I know this should be under the boating board, but the New Jersey Forum has been slow, so:

Went out on the Fish-N-Fun out of Captain Andy's hoping to pick off that $5400.00 pool as a birthday gift. Morning was a slow pick of mostly throwback fluke. Low tide was "skate city". In the end there were three keepers caught on the whole boat (including Carol's 16.5 incher.) All the keepers were taken from one arm during the middle of the outgoing tide. The fish felt warm compared to the 60 degree air! A 17.5 inch 1.9 lber took the little pool ($90.00).

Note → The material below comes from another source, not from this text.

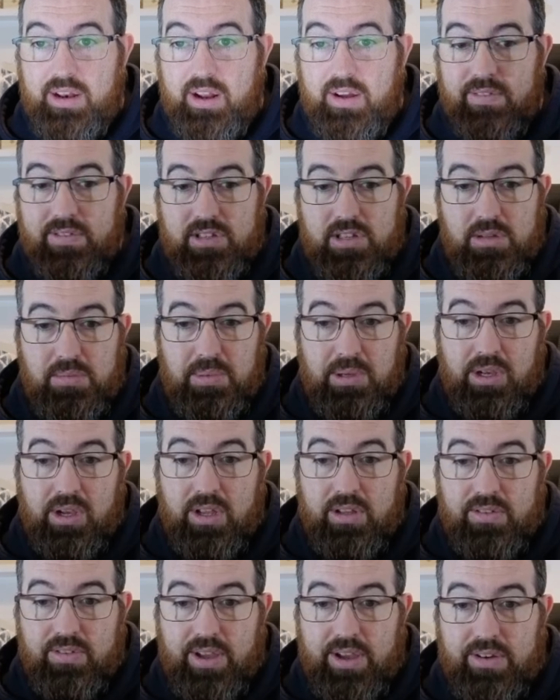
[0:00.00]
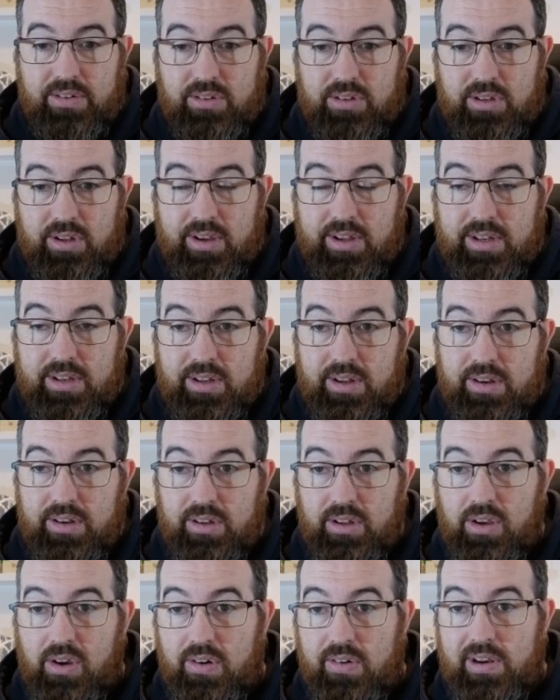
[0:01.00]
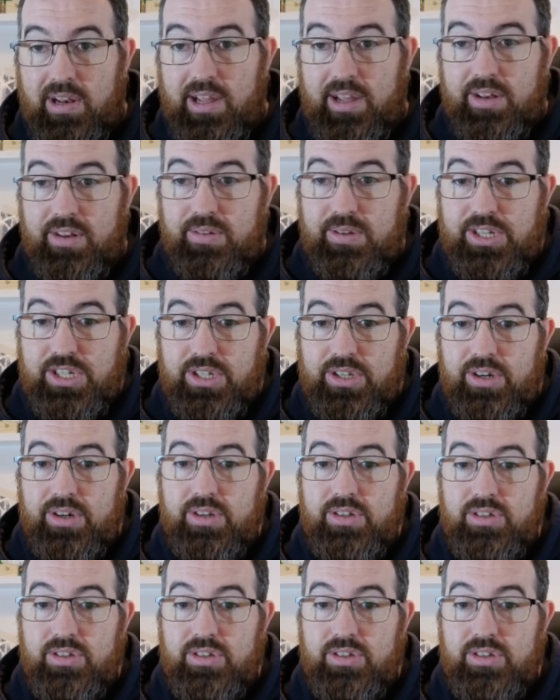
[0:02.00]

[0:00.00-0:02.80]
obviously, because of how tight they correlate to each other.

Decided to stay for the PM trip. The captain headed for the same spot. The incoming ocean water was C-O-L-D. Very few hits, with a lot of skates and a few throwbacks pulled in. Later in the afternoon a couple of keepers came over the rail, including the 20 inch 3.11 lb that took the little pool ($60.00). The captain made a move to the deep water of the main channel, where a couple of throwbacks were caught, including Carol's two "postage stamps" and an undersized 10 inch sea bass.

All of our fish were caught on the killie/squid combo. I tried the bucktail and mackeral when the tide slowed enough in the AM, and had a few fish hit the mackeral but miss the jig (probably skates.) In the PM we smuggled the "ribbons" from Carol's filleted keeper out and I tried an 8 inch strip looking for bigger fish with no luck. I tried using the largest killies I could find coupled with a 6 inch strip but no takers. Most interesting was the fact that all the filleted keepers had empty bellies, except one that had swallowed a little hermit crab in a snail shell. Seems the water is just a tad too cold (or there's no bait in the bay!)

Hoping the pool is still waiting for me next Saturday....


----------



## cocoflea (Aug 1, 2002)

Nice report Jake it's too bad you didn't get your birthday gift. Let hope you'll be getting it next Saturday. It does seem like Carol has it in good with the Fish Gods.


----------



## Manayunk Jake (Oct 3, 2001)

Greetings David!

Nah, I'm the lucky one just to have her. She really does put in her time. She has spent hours in a driving wind fishing off of docks and jetties, and has chalked up quite a few stripers because of her persistance. She loves bad weather... Guess that's why she's attracted to me!


----------